Acide nucléique polymorphe du gène MTHFR

L'acide folique est une vitamine hydrosoluble qui constitue un cofacteur essentiel dans les voies métaboliques de l'organisme.Ces dernières années, un grand nombre d'études ont confirmé que la mutation du gène MTHFR de l'enzyme métabolisant le folate entraînera une carence en acide folique dans le corps, et que les dommages courants causés par une carence en acide folique chez les adultes peuvent provoquer une anémie mégaloblastique, des troubles vasculaires. dommages endothéliaux, etc.

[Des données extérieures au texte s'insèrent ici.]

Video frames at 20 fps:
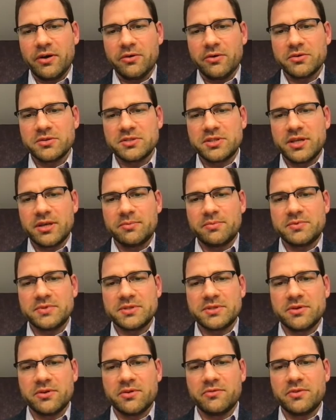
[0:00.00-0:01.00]
all
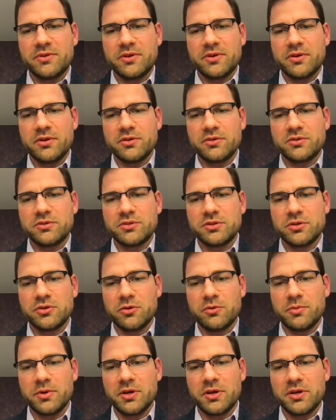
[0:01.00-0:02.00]
steps of the
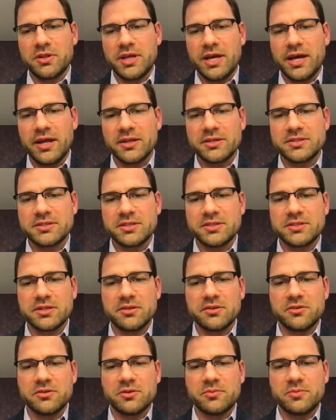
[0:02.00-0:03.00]
genomic analysis
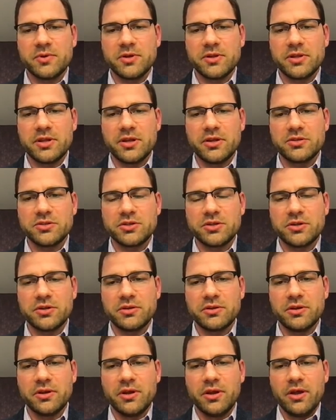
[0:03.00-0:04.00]
and
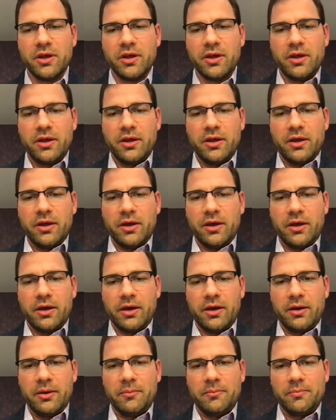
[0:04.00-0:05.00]
interpretation,
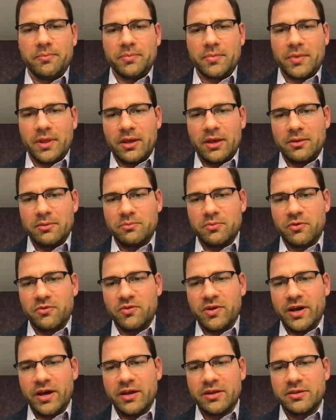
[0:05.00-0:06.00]
and
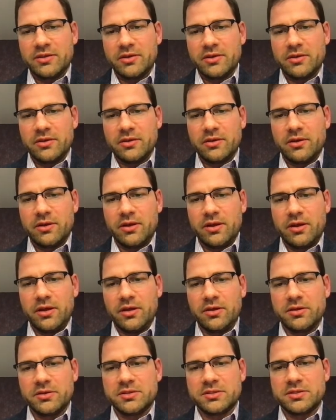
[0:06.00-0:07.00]
provide
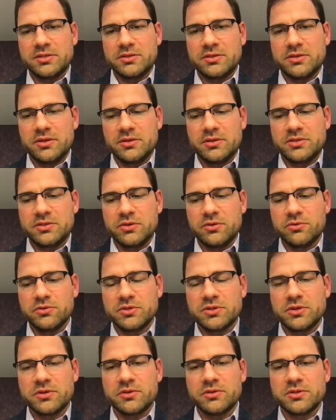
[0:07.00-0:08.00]
its
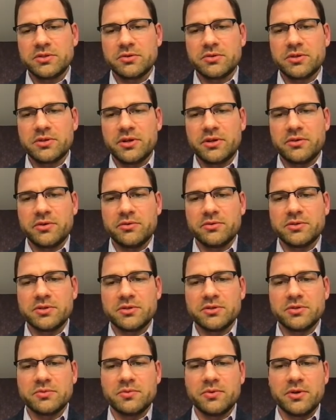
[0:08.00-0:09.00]
users or their
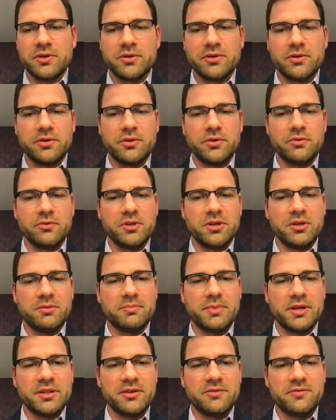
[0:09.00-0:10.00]
users with unique
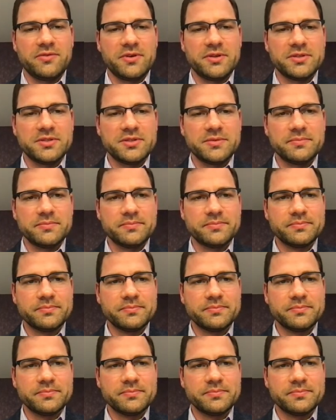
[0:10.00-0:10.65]
benefits.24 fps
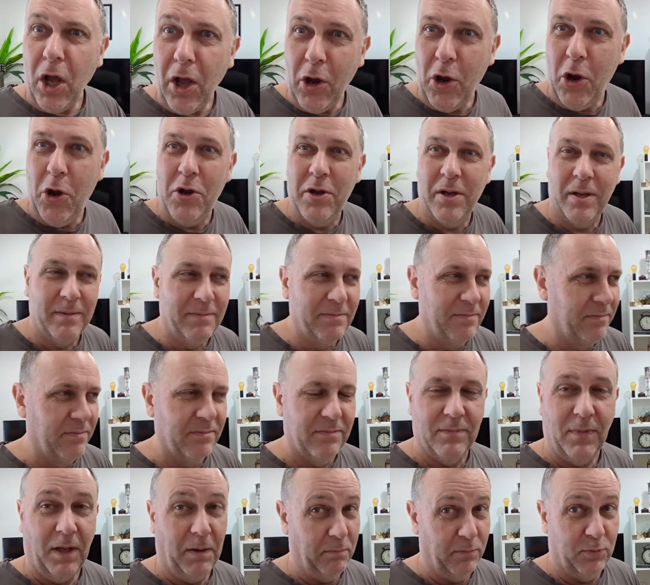
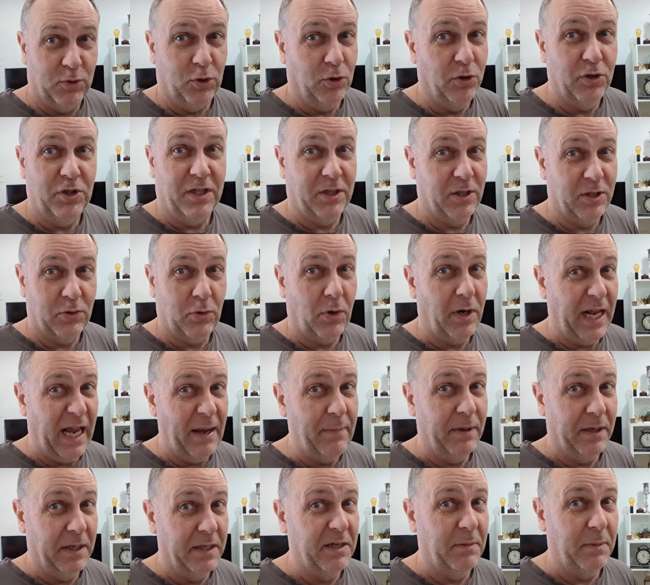I'm sure she's quite
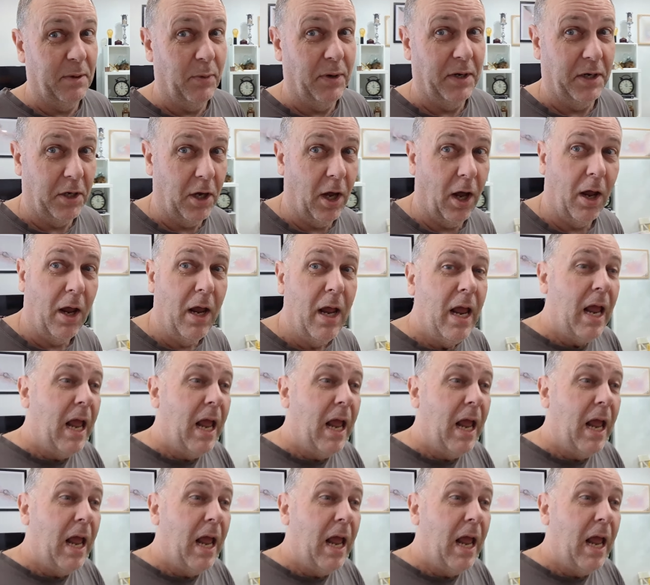happy to tell me where to go.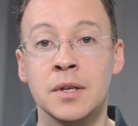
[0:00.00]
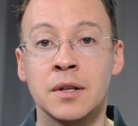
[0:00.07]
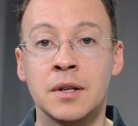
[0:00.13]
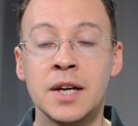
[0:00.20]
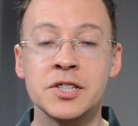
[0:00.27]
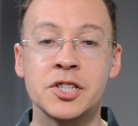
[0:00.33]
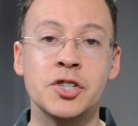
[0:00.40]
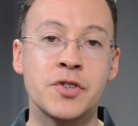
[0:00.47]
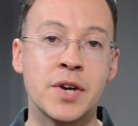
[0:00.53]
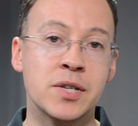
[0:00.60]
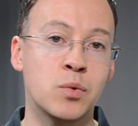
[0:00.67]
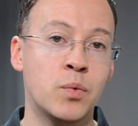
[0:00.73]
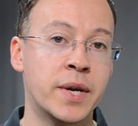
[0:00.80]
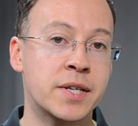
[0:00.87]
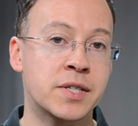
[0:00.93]
Let's address
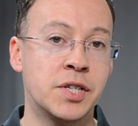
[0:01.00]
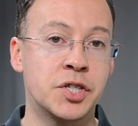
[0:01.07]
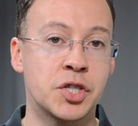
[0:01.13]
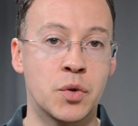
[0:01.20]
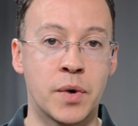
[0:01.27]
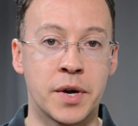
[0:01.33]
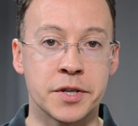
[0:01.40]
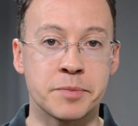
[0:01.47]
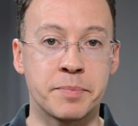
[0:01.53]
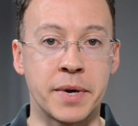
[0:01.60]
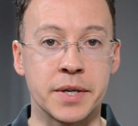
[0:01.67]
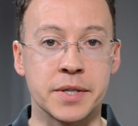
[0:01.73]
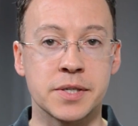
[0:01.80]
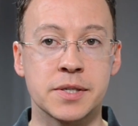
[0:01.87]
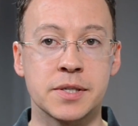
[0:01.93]
Wix and
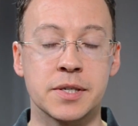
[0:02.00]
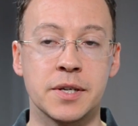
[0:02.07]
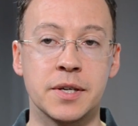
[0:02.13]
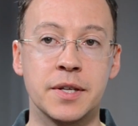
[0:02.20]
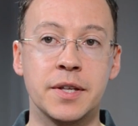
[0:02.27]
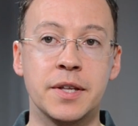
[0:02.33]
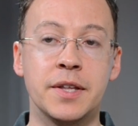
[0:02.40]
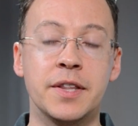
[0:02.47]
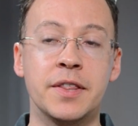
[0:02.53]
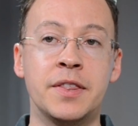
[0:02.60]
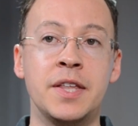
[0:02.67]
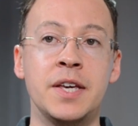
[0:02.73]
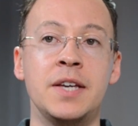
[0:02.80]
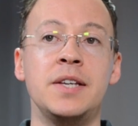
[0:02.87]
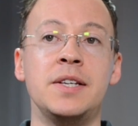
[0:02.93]
Squarespace.
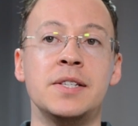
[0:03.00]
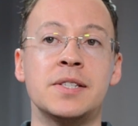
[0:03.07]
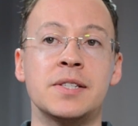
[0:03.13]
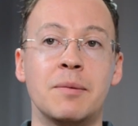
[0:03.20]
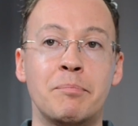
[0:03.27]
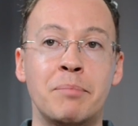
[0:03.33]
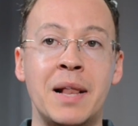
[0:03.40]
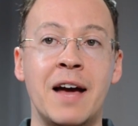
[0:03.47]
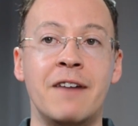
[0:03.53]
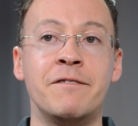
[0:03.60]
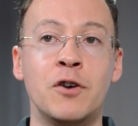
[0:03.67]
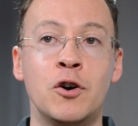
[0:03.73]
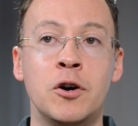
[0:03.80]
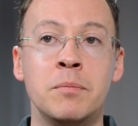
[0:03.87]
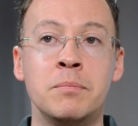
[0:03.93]
These
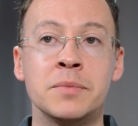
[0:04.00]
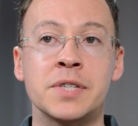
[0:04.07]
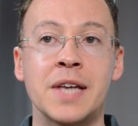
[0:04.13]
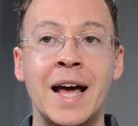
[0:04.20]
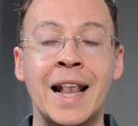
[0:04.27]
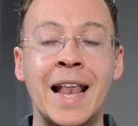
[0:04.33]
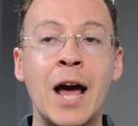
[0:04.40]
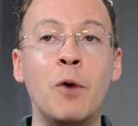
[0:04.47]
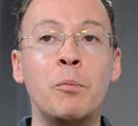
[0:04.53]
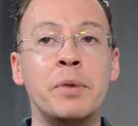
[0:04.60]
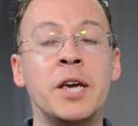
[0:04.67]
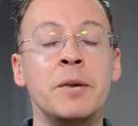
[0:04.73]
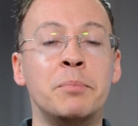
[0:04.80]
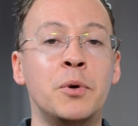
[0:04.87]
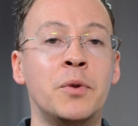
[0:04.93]
platforms allow
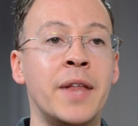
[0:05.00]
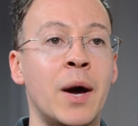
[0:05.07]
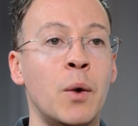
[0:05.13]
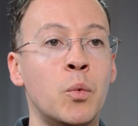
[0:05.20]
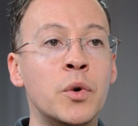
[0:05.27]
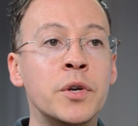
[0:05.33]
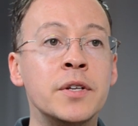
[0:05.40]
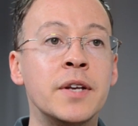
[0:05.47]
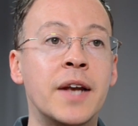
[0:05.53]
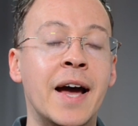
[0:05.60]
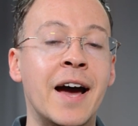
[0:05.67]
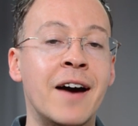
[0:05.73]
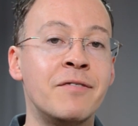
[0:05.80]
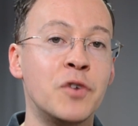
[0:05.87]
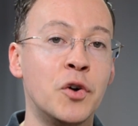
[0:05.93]
people that wouldn't
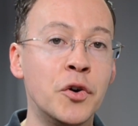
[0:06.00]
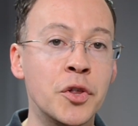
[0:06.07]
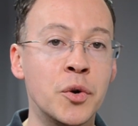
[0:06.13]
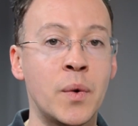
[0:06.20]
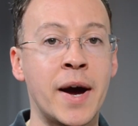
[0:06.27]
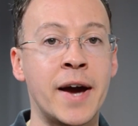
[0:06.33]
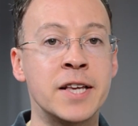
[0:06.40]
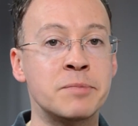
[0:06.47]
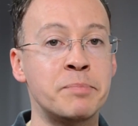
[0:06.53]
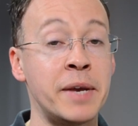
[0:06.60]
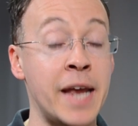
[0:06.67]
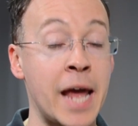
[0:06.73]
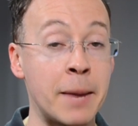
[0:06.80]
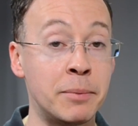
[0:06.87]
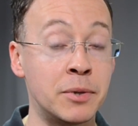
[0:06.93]
have otherwise been
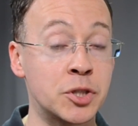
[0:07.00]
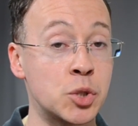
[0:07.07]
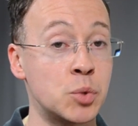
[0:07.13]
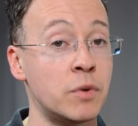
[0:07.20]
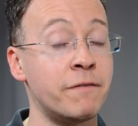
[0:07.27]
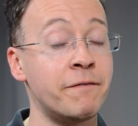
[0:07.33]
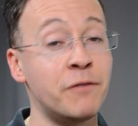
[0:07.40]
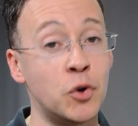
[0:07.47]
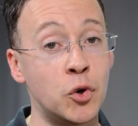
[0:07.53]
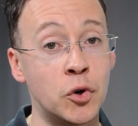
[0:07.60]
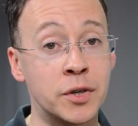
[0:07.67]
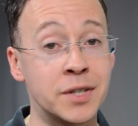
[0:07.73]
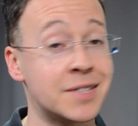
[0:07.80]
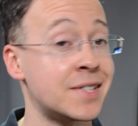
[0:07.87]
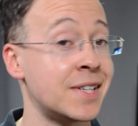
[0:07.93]
able to
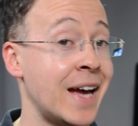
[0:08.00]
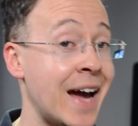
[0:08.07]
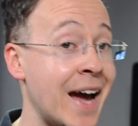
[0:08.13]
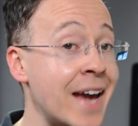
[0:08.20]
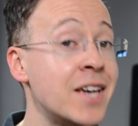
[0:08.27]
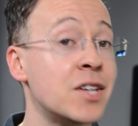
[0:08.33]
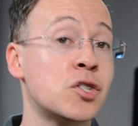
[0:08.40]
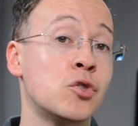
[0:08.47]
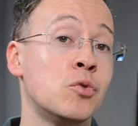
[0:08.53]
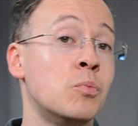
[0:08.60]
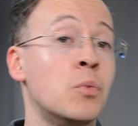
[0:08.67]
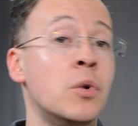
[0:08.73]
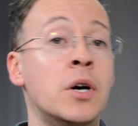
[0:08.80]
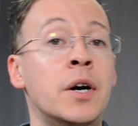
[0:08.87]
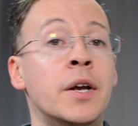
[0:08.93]
afford to hire
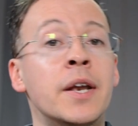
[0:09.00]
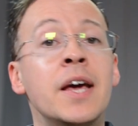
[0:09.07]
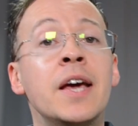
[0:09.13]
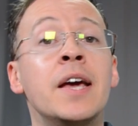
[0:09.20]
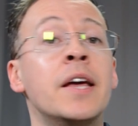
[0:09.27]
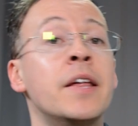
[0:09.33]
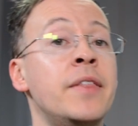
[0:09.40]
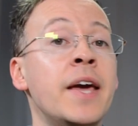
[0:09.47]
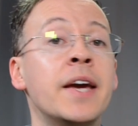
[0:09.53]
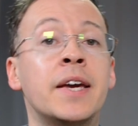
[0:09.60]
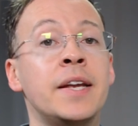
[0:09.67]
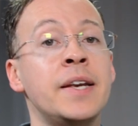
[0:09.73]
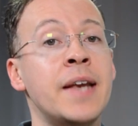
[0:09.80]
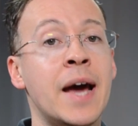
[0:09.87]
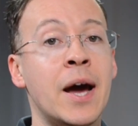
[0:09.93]
someone, they
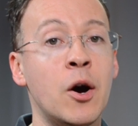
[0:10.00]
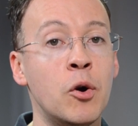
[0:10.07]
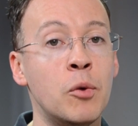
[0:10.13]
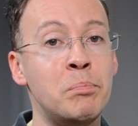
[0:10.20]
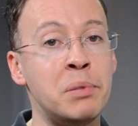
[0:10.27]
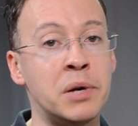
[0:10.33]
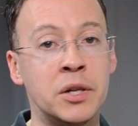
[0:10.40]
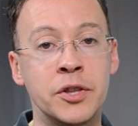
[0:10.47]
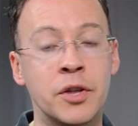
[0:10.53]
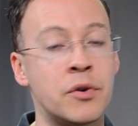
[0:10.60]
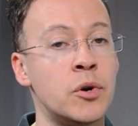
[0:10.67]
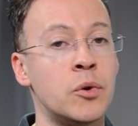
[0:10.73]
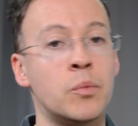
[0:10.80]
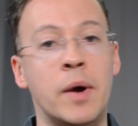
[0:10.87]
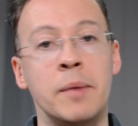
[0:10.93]
can now build their
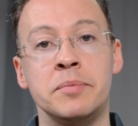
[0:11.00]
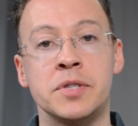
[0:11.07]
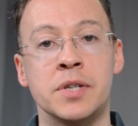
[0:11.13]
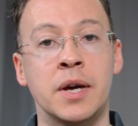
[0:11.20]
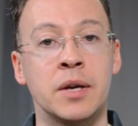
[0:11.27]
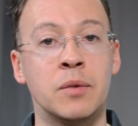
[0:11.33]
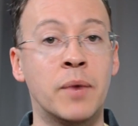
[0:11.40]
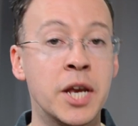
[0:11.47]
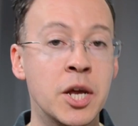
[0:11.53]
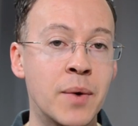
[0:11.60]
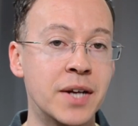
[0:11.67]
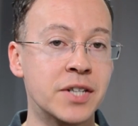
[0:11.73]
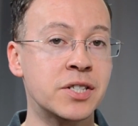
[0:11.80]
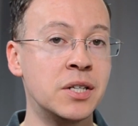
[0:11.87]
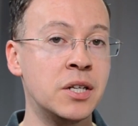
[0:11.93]
own website. When you
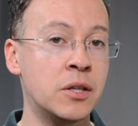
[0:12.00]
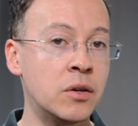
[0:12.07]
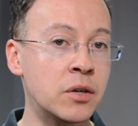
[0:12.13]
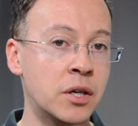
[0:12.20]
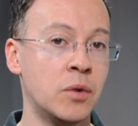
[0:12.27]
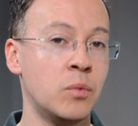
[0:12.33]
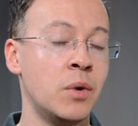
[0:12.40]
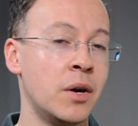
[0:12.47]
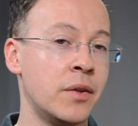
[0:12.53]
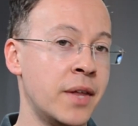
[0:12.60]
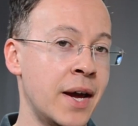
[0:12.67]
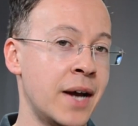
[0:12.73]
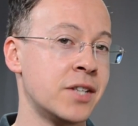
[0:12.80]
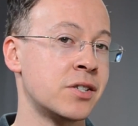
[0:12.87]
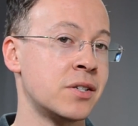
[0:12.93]
actually look at what they
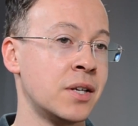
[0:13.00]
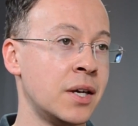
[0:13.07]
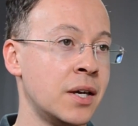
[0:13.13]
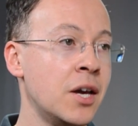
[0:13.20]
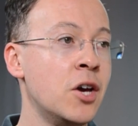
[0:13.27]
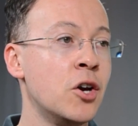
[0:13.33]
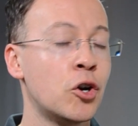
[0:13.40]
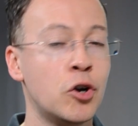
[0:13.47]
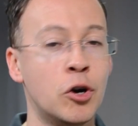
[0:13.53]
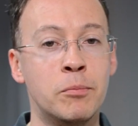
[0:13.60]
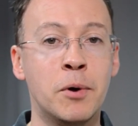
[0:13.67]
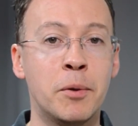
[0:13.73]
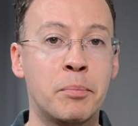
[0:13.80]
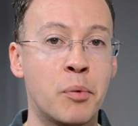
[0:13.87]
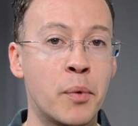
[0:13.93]
actually come
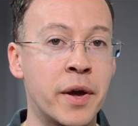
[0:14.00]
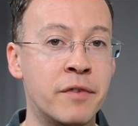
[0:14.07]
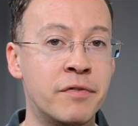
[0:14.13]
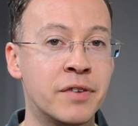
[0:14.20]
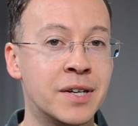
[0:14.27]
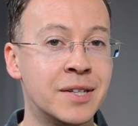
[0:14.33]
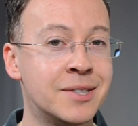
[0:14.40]
up with,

Une carence en acide folique chez les femmes enceintes ne peut pas répondre à leurs besoins et à ceux du fœtus, ce qui peut provoquer des anomalies du tube neural, une anencéphalie, une mortinatalité et une fausse couche.Les taux sériques de folate sont affectés par les polymorphismes de la 5,10-méthylènetétrahydrofolate réductase (MTHFR).Les mutations 677C>T et 1298A>C du gène MTHFR induisent respectivement la conversion de l'alanine en valine et en acide glutamique, entraînant une réduction de l'activité du MTHFR et, par conséquent, une réduction de l'utilisation de l'acide folique.